- Opening Delimiter -

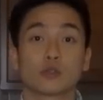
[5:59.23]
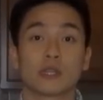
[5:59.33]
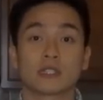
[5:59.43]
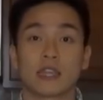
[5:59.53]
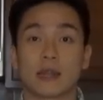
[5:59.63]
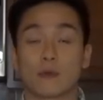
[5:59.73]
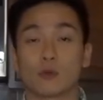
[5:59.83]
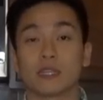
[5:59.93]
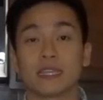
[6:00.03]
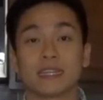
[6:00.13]
address that I'm
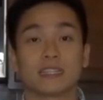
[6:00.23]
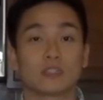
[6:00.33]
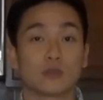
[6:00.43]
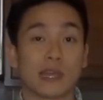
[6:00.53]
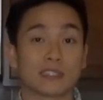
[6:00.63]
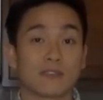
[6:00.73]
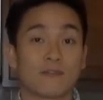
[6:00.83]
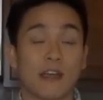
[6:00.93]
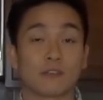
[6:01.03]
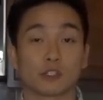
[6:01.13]
only eating 2,500
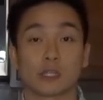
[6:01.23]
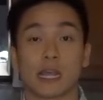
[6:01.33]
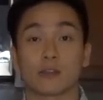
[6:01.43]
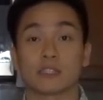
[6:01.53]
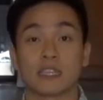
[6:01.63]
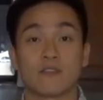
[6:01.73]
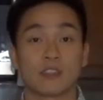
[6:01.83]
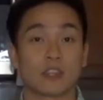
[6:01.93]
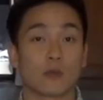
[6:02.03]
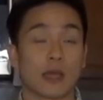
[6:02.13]
calories even
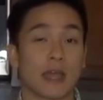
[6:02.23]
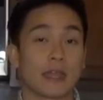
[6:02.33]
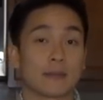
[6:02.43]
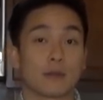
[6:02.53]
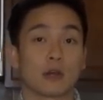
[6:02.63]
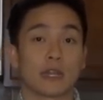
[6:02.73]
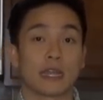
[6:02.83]
though I am on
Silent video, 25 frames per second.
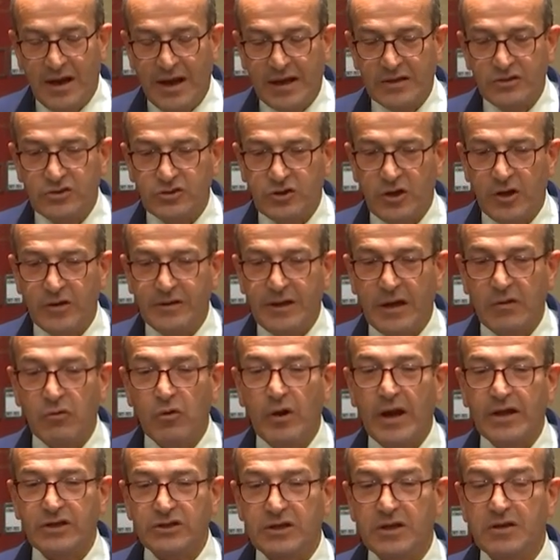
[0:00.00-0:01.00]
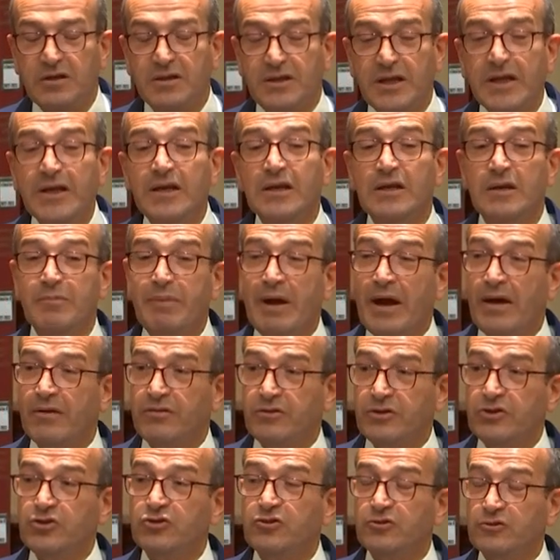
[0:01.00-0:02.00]
and so they were actually thinking
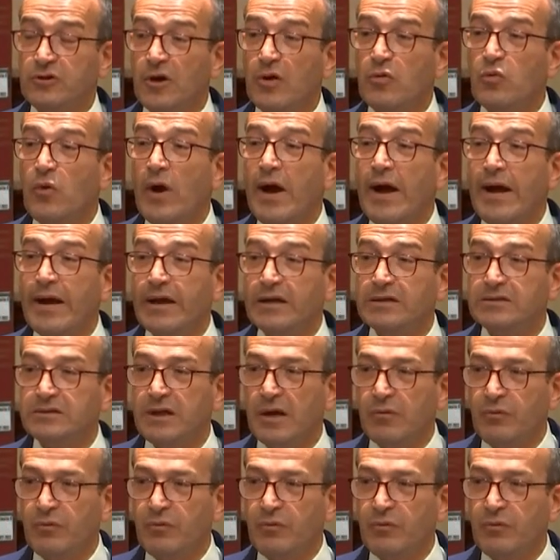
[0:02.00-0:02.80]
about the issues I raised,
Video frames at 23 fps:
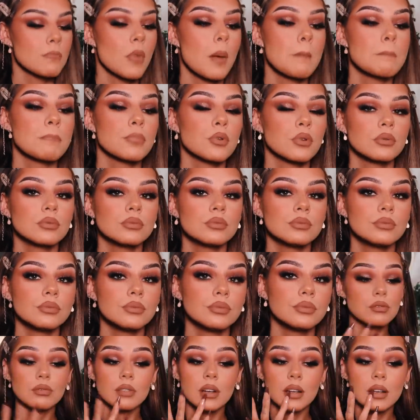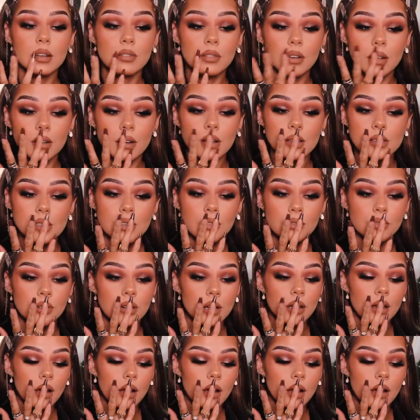That formula feels really, really nice, like really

- Closing Delimiter -

REQUIRED WORK: Please give the entries above again exactly as written, leaving out any pictures.

REPLY:
[5:59.23]
[5:59.33]
[5:59.43]
[5:59.53]
[5:59.63]
[5:59.73]
[5:59.83]
[5:59.93]
[6:00.03]
[6:00.13]
address that I'm
[6:00.23]
[6:00.33]
[6:00.43]
[6:00.53]
[6:00.63]
[6:00.73]
[6:00.83]
[6:00.93]
[6:01.03]
[6:01.13]
only eating 2,500
[6:01.23]
[6:01.33]
[6:01.43]
[6:01.53]
[6:01.63]
[6:01.73]
[6:01.83]
[6:01.93]
[6:02.03]
[6:02.13]
calories even
[6:02.23]
[6:02.33]
[6:02.43]
[6:02.53]
[6:02.63]
[6:02.73]
[6:02.83]
though I am on
Silent video, 25 frames per second.
[0:00.00-0:01.00]
[0:01.00-0:02.00]
and so they were actually thinking
[0:02.00-0:02.80]
about the issues I raised,
Video frames at 23 fps:
That formula feels really, really nice, like really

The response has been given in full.